The use of chemotherapy and radiotherapy among patients with diabetes and colorectal cancer has increased in recent years, though it remains less common than among nondiabetic patients, according to recent results.

Researchers evaluated 17,170 cases of primary colorectal cancer that occurred throughout southeastern Netherlands between 1995 and 2010, collected from the Eindhoven Cancer Registry. The cohort contained 11,893 patients with colon cancer and 5,277 with rectal cancer, including 1,711 colon cancer patients and 609 in the rectal cancer group who also had diabetes at diagnosis.

Diabetes prevalence increased significantly from 1995 to 2010 (9% vs. 17%; P<.0001). Regardless of cancer type, patients with diabetes were significantly older, more likely to have two or more comorbidities than patients without diabetes and more prone to comorbidities (cardiovascular and cerebrovascular disease and hypertension). Investigators said proximal tumors were more common among colon cancer patients with diabetes (P<.0001 for all comparisons).

Among patients with stage III colon cancer, chemotherapy administration increased from 17% between 1995 and 1998 to 50% between 2007 and 2010 among diabetic patients and from 38% to 63% among nondiabetic patients for the same time points (P<.0001). Multivariate analysis adjusting for age, sex, comorbidities and year of diagnosis, however, indicated patients with diabetes were significantly less likely to undergo adjuvant chemotherapy (OR=0.7; 95% CI, 0.5-0.9). Regardless of diabetes status, chemotherapy use increased significantly while resection decreased among patients with metastatic colon cancer.

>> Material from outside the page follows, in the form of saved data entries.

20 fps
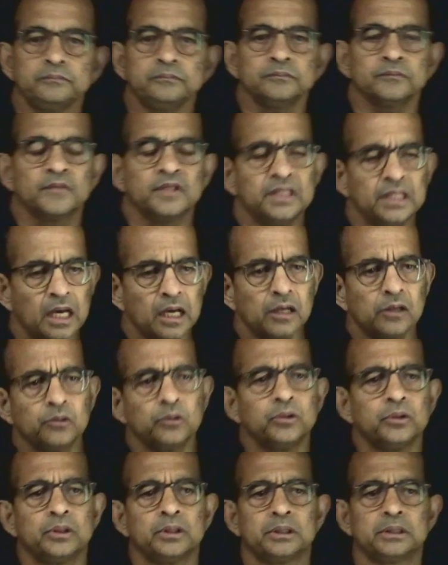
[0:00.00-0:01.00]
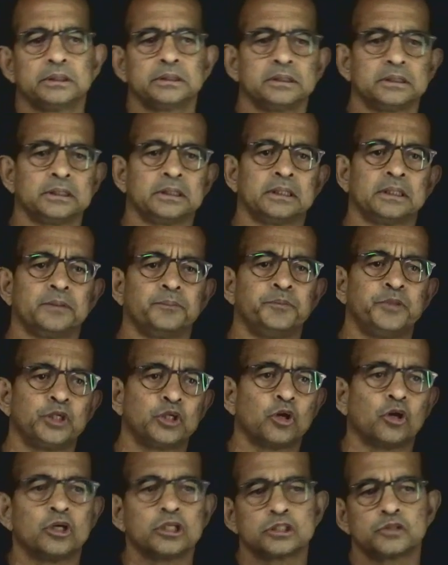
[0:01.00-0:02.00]
now,
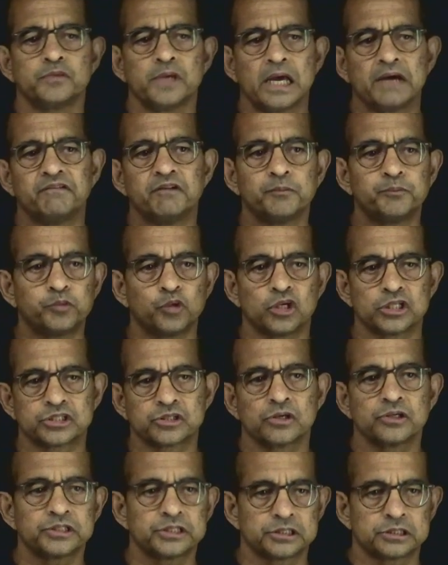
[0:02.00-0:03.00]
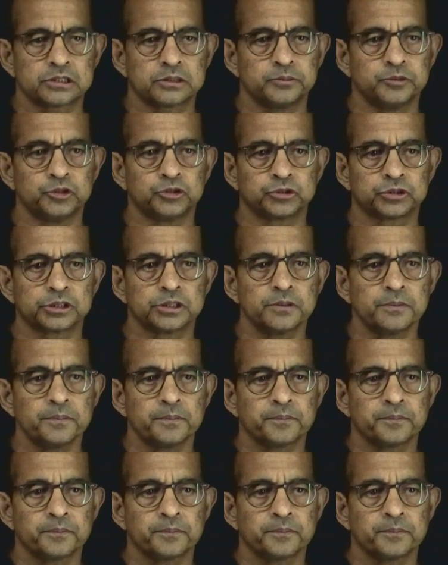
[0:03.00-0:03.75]
because we have a Poisson distribution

Among those with T3 or T4 rectal tumors, no significant association was observed between chemoradiation use and diabetes status (OR=0.8; 95% CI, 0.6-1.1 for diabetes patients vs. nondiabetes patients). Investigators said radiotherapy use increased with time, and that from 2007-2010 a similar number of patients with and without diabetes with stage II or III rectal cancer underwent radiotherapy (81% with diabetes vs. 87% without diabetes).

“Although this study showed that the proportion of patients with colorectal cancer with diabetes receiving radiotherapy and chemotherapy increased, patients with diabetes still received chemotherapy less often than those without,” the researchers wrote. “In future studies, we will investigate the influence of more aggressive treatment on outcomes in patients with colorectal cancer with diabetes.”